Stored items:
^^^^

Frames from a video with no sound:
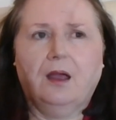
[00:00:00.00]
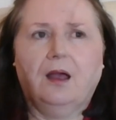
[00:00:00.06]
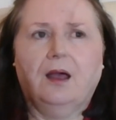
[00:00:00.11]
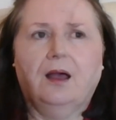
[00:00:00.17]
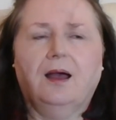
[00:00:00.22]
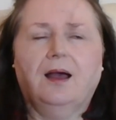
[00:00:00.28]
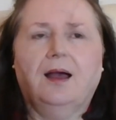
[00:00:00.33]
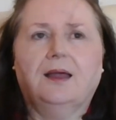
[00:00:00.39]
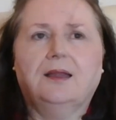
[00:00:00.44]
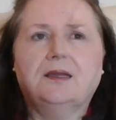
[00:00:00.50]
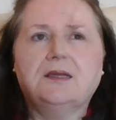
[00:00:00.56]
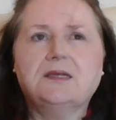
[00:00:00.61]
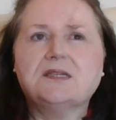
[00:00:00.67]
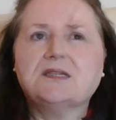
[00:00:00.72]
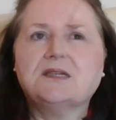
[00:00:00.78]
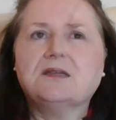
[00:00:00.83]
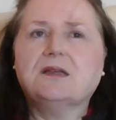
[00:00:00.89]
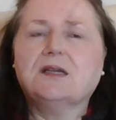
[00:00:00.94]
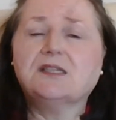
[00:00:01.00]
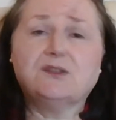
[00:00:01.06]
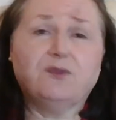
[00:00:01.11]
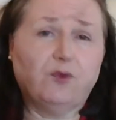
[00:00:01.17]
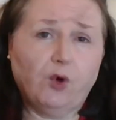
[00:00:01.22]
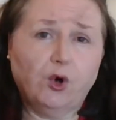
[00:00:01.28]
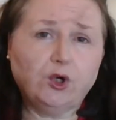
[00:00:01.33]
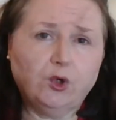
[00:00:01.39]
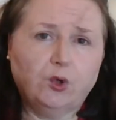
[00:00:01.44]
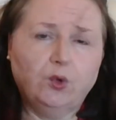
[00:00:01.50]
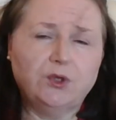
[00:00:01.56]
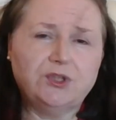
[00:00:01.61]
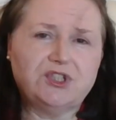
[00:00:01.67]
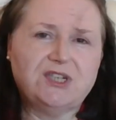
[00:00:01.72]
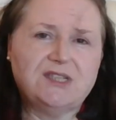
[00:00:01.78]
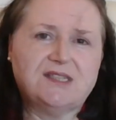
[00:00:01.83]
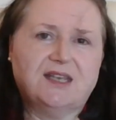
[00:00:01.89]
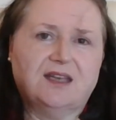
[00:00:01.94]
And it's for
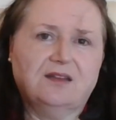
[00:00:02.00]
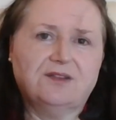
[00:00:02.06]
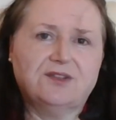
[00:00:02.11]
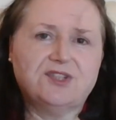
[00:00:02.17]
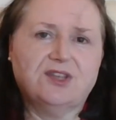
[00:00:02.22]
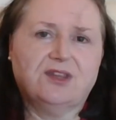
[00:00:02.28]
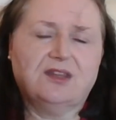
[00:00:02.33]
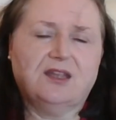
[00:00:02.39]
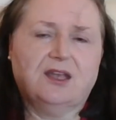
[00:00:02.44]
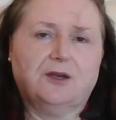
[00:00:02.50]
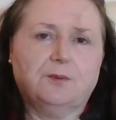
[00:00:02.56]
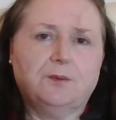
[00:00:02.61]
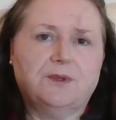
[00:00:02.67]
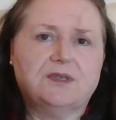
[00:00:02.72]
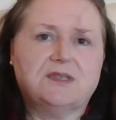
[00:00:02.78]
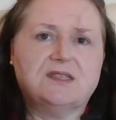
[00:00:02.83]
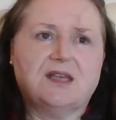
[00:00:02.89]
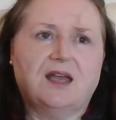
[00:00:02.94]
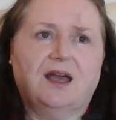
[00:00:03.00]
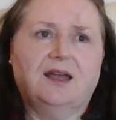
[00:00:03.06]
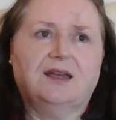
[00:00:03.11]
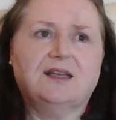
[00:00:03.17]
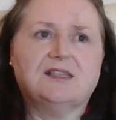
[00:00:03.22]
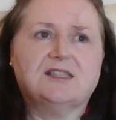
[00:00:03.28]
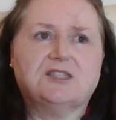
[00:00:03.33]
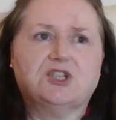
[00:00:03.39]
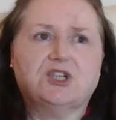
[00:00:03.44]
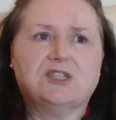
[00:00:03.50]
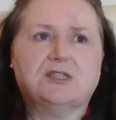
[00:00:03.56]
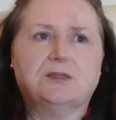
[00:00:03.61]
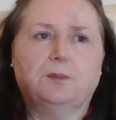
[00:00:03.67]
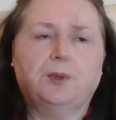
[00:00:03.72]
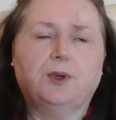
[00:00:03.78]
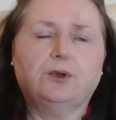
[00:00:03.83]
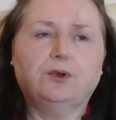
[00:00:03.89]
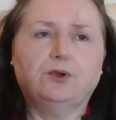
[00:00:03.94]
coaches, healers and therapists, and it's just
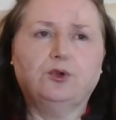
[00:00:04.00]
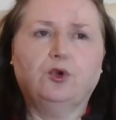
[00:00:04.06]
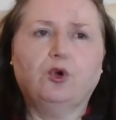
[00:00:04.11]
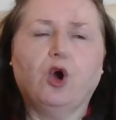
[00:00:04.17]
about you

^^^^

▸ Your assignment
Retype word for word the span of lines above that begins with the line containing "[00:00:02.83]" and ends with the last line of the records; skip all pictures.

▸ Exercise result
[00:00:02.83]
[00:00:02.89]
[00:00:02.94]
[00:00:03.00]
[00:00:03.06]
[00:00:03.11]
[00:00:03.17]
[00:00:03.22]
[00:00:03.28]
[00:00:03.33]
[00:00:03.39]
[00:00:03.44]
[00:00:03.50]
[00:00:03.56]
[00:00:03.61]
[00:00:03.67]
[00:00:03.72]
[00:00:03.78]
[00:00:03.83]
[00:00:03.89]
[00:00:03.94]
coaches, healers and therapists, and it's just
[00:00:04.00]
[00:00:04.06]
[00:00:04.11]
[00:00:04.17]
about you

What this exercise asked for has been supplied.